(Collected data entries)

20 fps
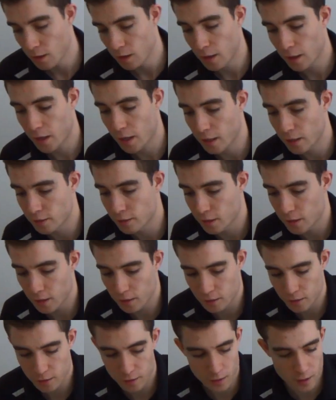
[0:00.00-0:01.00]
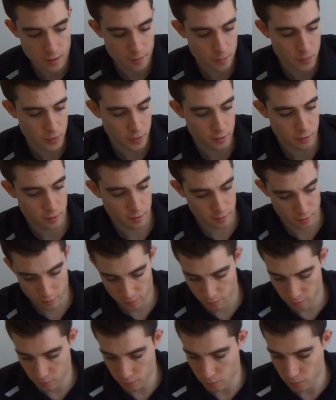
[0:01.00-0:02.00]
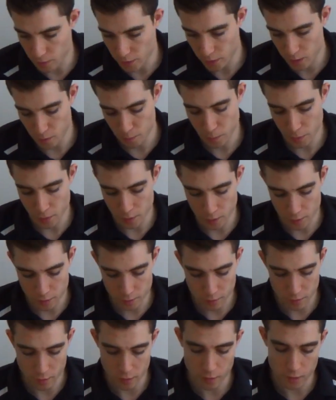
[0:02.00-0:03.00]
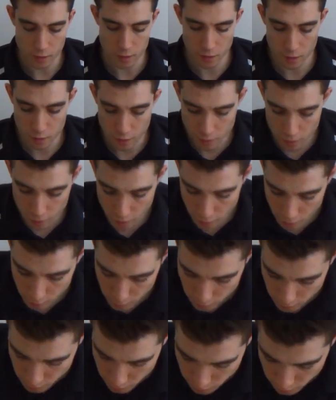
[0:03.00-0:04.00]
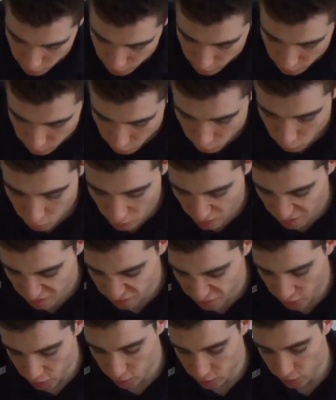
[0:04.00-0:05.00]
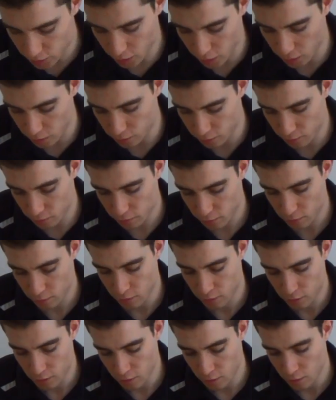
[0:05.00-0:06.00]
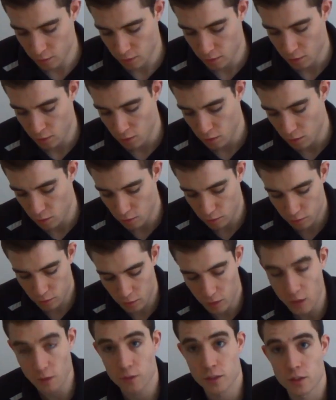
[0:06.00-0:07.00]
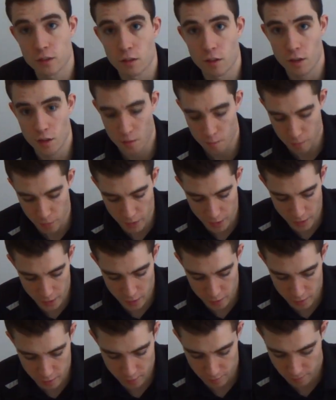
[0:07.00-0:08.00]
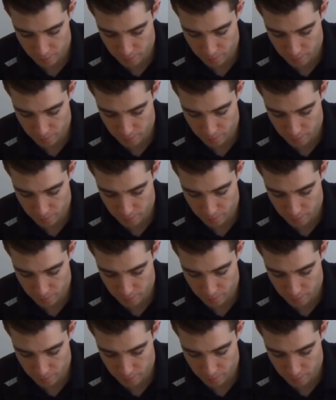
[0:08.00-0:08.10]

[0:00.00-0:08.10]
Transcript: Okay, so next step, we're going to put another coat, or our first coat, onto the other side of the blade.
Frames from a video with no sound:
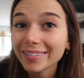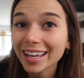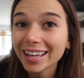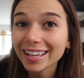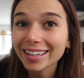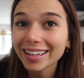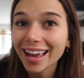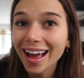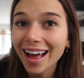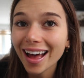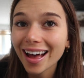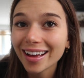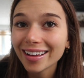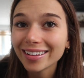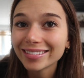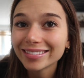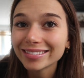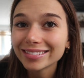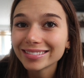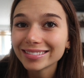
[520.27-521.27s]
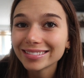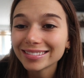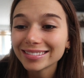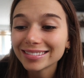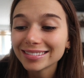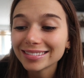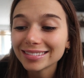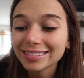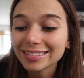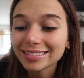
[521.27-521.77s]
And yeah.
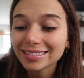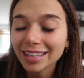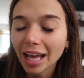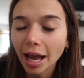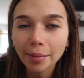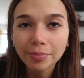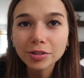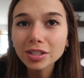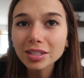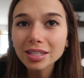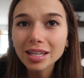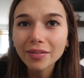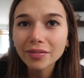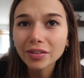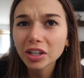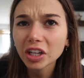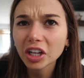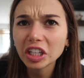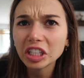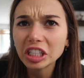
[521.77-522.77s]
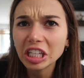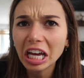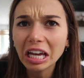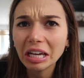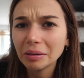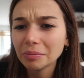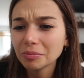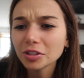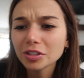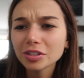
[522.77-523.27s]
I'm just having a good
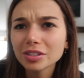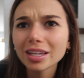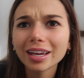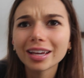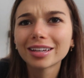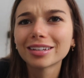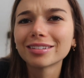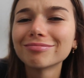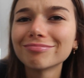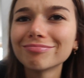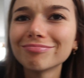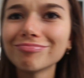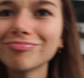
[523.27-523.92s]
day. I'm just like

* Task statement *
Reproduce exactly the lines of the data above that run from the line with "[0:04.00-0:05.00]" down to the line with "Transcript: Okay, so", both ends included. Pictures do not belong in the copy.

* Response to this task *
[0:04.00-0:05.00]
[0:05.00-0:06.00]
[0:06.00-0:07.00]
[0:07.00-0:08.00]
[0:08.00-0:08.10]

[0:00.00-0:08.10]
Transcript: Okay, so next step, we're going to put another coat, or our first coat, onto the other side of the blade.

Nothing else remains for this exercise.